EXERCISE INSTRUCTIONS => Give back exactly the line containing "[00:25:24.53]" and all that follow it in the data below, with the pictures left out.

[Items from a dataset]
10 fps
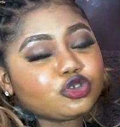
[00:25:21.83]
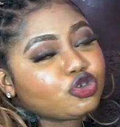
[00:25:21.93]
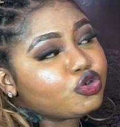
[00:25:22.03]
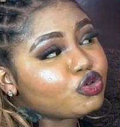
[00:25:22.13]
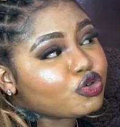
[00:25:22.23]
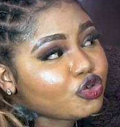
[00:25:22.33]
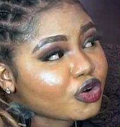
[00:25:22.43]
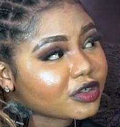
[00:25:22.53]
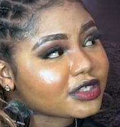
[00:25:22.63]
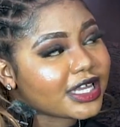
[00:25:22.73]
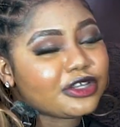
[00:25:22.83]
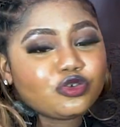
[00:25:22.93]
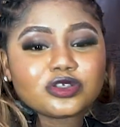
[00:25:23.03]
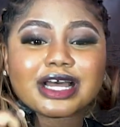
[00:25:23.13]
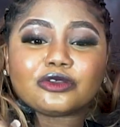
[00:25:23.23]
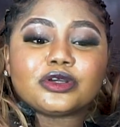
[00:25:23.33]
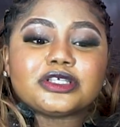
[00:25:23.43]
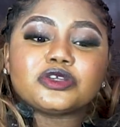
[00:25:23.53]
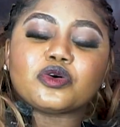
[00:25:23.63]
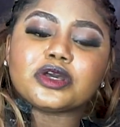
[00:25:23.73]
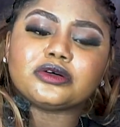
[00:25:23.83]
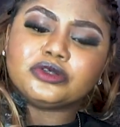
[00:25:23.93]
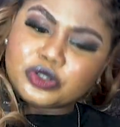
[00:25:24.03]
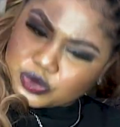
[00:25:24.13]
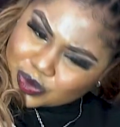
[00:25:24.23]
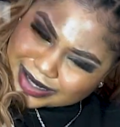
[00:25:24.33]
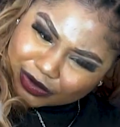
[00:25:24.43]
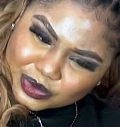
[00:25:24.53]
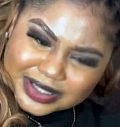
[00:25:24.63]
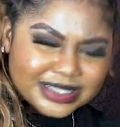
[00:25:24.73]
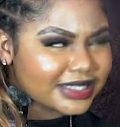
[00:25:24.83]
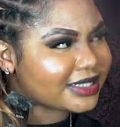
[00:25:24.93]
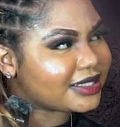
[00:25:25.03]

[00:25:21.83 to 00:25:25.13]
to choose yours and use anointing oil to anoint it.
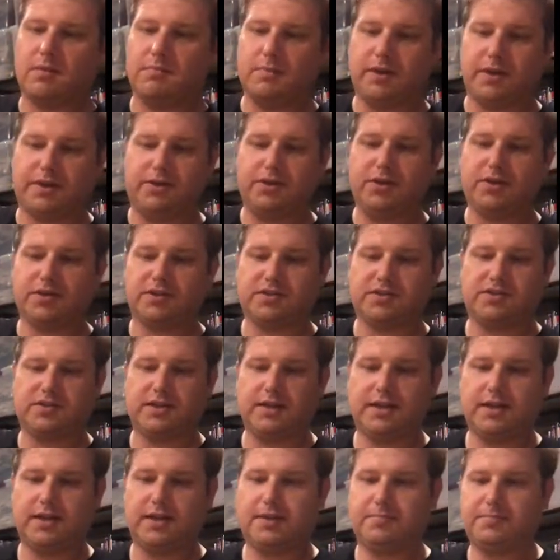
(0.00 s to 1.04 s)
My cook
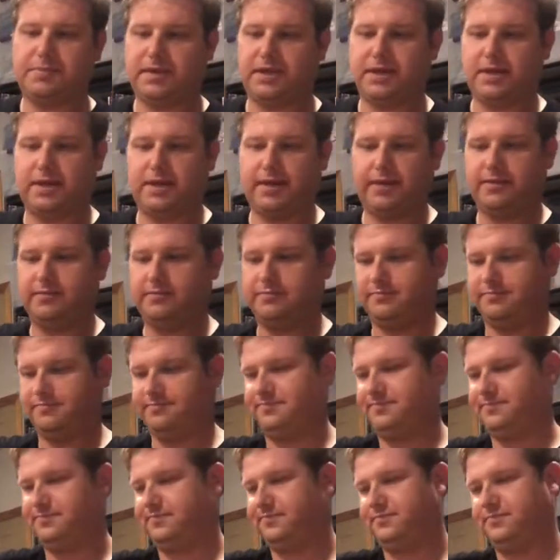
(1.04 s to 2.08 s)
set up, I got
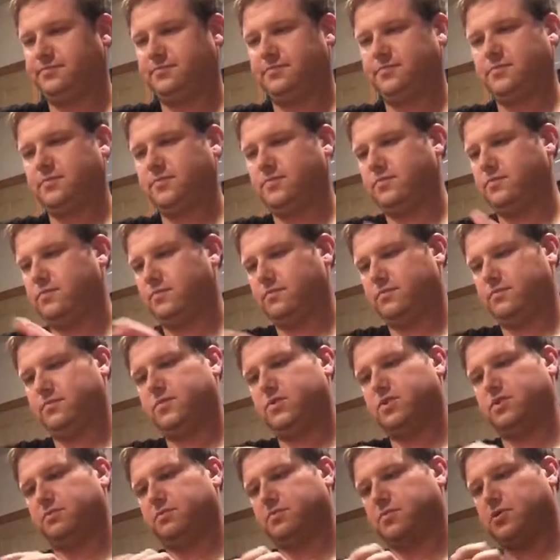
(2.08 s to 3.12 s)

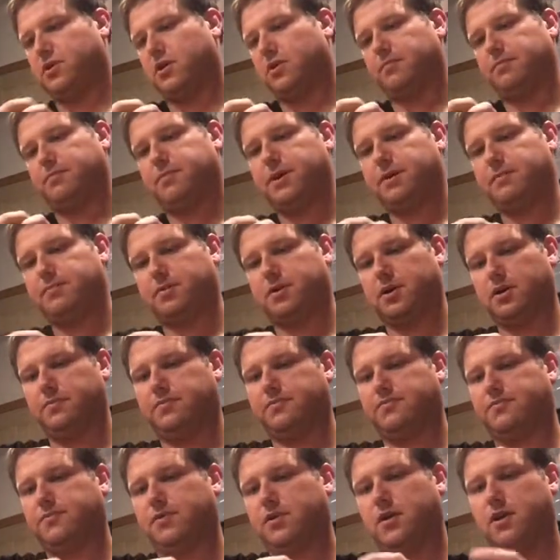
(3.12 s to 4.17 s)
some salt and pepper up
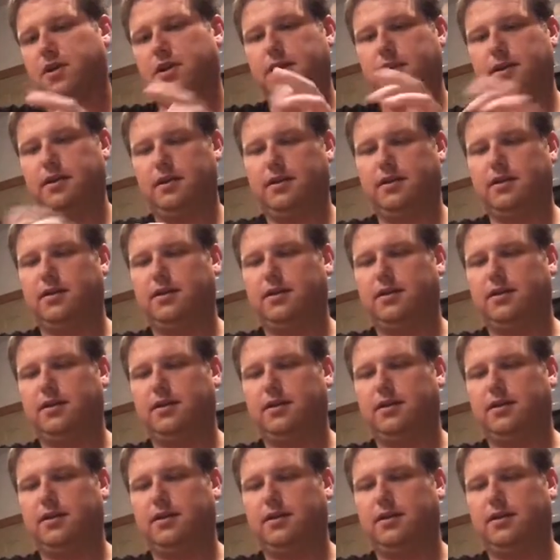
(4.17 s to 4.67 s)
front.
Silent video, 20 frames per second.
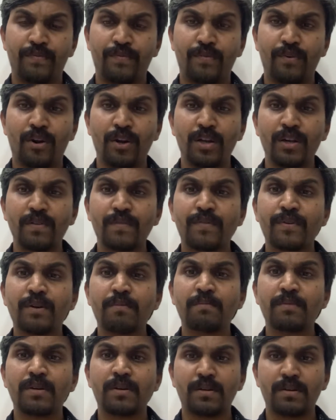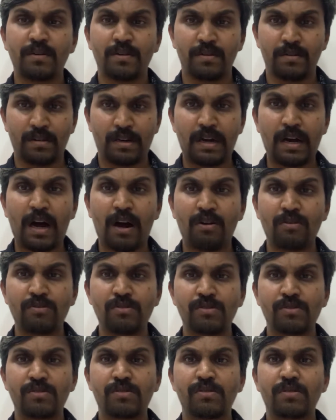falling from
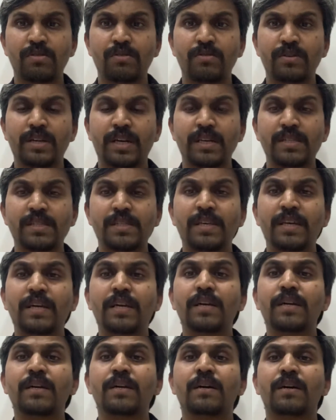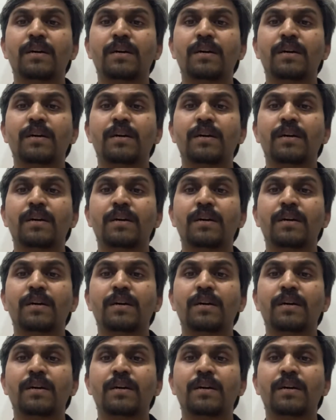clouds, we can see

OUTPUT FOR THIS EXERCISE =>
[00:25:24.53]
[00:25:24.63]
[00:25:24.73]
[00:25:24.83]
[00:25:24.93]
[00:25:25.03]

[00:25:21.83 to 00:25:25.13]
to choose yours and use anointing oil to anoint it.
(0.00 s to 1.04 s)
My cook
(1.04 s to 2.08 s)
set up, I got
(2.08 s to 3.12 s)

(3.12 s to 4.17 s)
some salt and pepper up
(4.17 s to 4.67 s)
front.
Silent video, 20 frames per second.
falling from
clouds, we can see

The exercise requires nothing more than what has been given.